At the beginning of June, I took my 11-year-old daughter to the Family History Library in Salt Lake City for a week of genealogical research. We had a great time. She’s short (not having started the sprouting up process yet) and cute and blonde and very into fashion. She is also very quick and has an analytical mind. She very quickly learned how to find microfilm, load the film (although she was about 1 inch too short but insisted on doing it herself anyway), be able to read the old handwriting enough to recognize the page numbers and surnames we were looking for, load the film on the scanner, resize, focus, adjust contrast, spot-edit, and scan to the flash drive. She learned all that on the first day and after I could see she knew what she was doing, I gave her films and lists and set her on her way. She did VERY well. I was happily surprised. We spent 2 days working on scanning all of the deeds for one family line and their collaterals.
The staff people at the library just loved her! They’d offer help but she quickly demonstrated that she knew what she was doing and even helped other patrons as the week went on. The scanning section has a tall desk in the middle where you stand to scan and then seated scanners along the perimeter. When she was at a standing scanner, she was a little short (but still able to work the machinery). About mid-week they found her a stool and would bring it out for her when she came up to the scanners. On Friday of our week there, the Family History Library staff asked if they could have someone interview my daughter. She was great! Loved having the photos taken, loved talking to the couple who came to interview us. You can read the article here: Family History Blog.
The week spent with my daughter taught me a few things:
- My daughter is VERY independent. I mean I knew that before, but now that she actually CAN do things herself (as opposed to when she was 3 and really did need some help) she really wants to and will get mad if you try to help her too much.
- Too much of even good things can be bad. We made sure to take breaks.
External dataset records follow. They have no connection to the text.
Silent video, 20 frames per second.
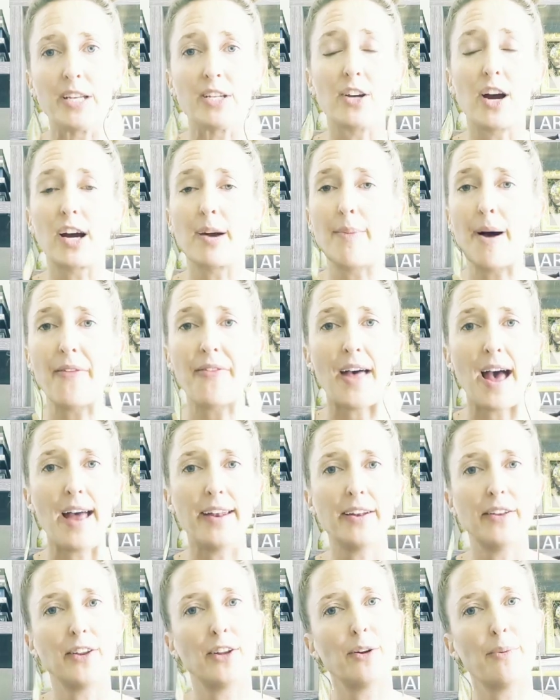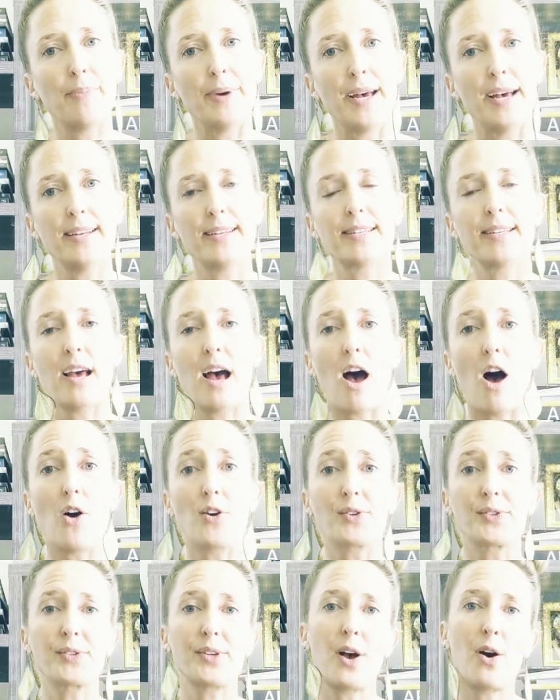We can talk about that in a little bit.
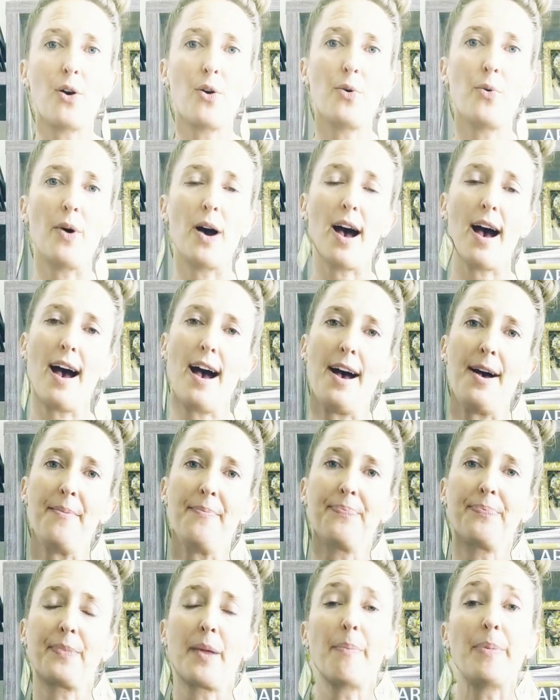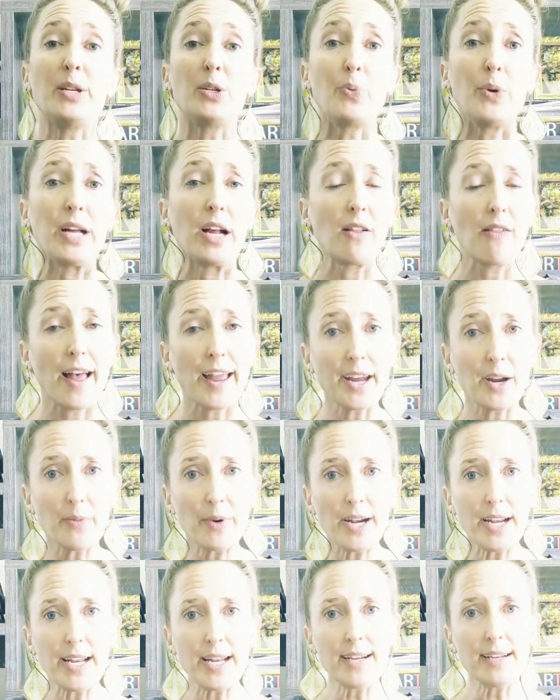Also, between client
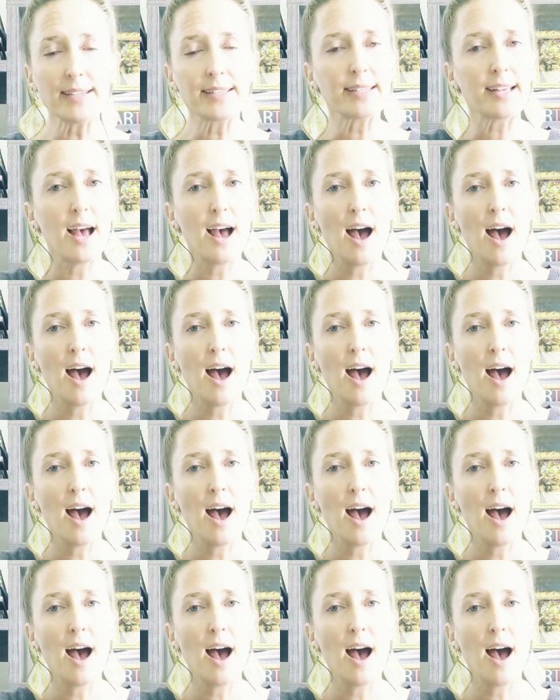readings,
While some of us adults can sit in a library for many, many hours on end, we should not necessarily do so. We packed a lunch everyday and instead of eating in the lunch room, we sat on a bench in Temple Square. And about 2 or 3 in the afternoon we took a walk to the Starbucks. Walking and sunshine can really wake up your brain (not to mention the coffee). We also quit working at 6 or 7 pm which I know is sacrilege to some of you die-hard researchers, and if it weren’t for my daughter I’d probably have stayed until closing too, but we also spent time in our room making dinner, watching movies and resting. All good things.
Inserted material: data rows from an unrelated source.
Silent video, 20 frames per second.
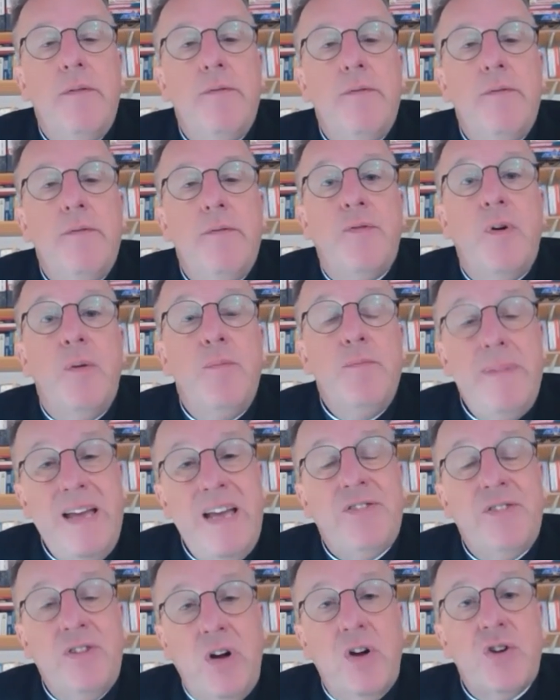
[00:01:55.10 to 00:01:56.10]
For me
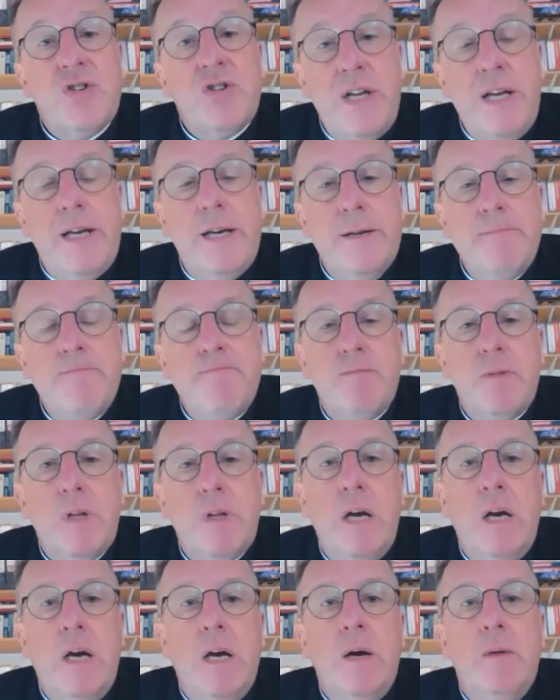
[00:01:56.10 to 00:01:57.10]
as an archdeacon,
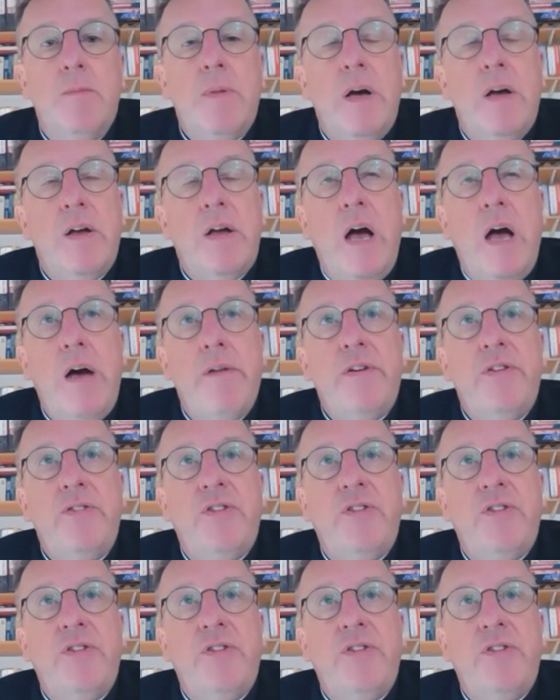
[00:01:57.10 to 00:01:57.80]
having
- To do genealogy with young people, you have to remember what it was like to be a kid. While my daughter did help me a whole bunch, she also spent a fair amount of time playing “Plants Vs. Zombies” on her iPad, reading a book and knitting. Since she doesn’t quite understand what a deed can mean for research, she understands what it is at a high level and finds it completely boring. But when we found those names on a plat map and I could point to a section and say “And this was where great-grandpa and great-grandma’s farm was” (Great-grandma is still alive, kicking, traveling and my kids will remember her), she was very interested. Kids are about the stories.
- And kids are about the technology. The fact that she got to run a scanning computer all week, handle films and all of that, kept her interested.
I am so grateful that I had the chance to take that trip with my daughter. Someday she might not want to go to the library or would rather hang out with her friends instead of me, but that day is not here yet. Until then, I will be planning next year’s trip!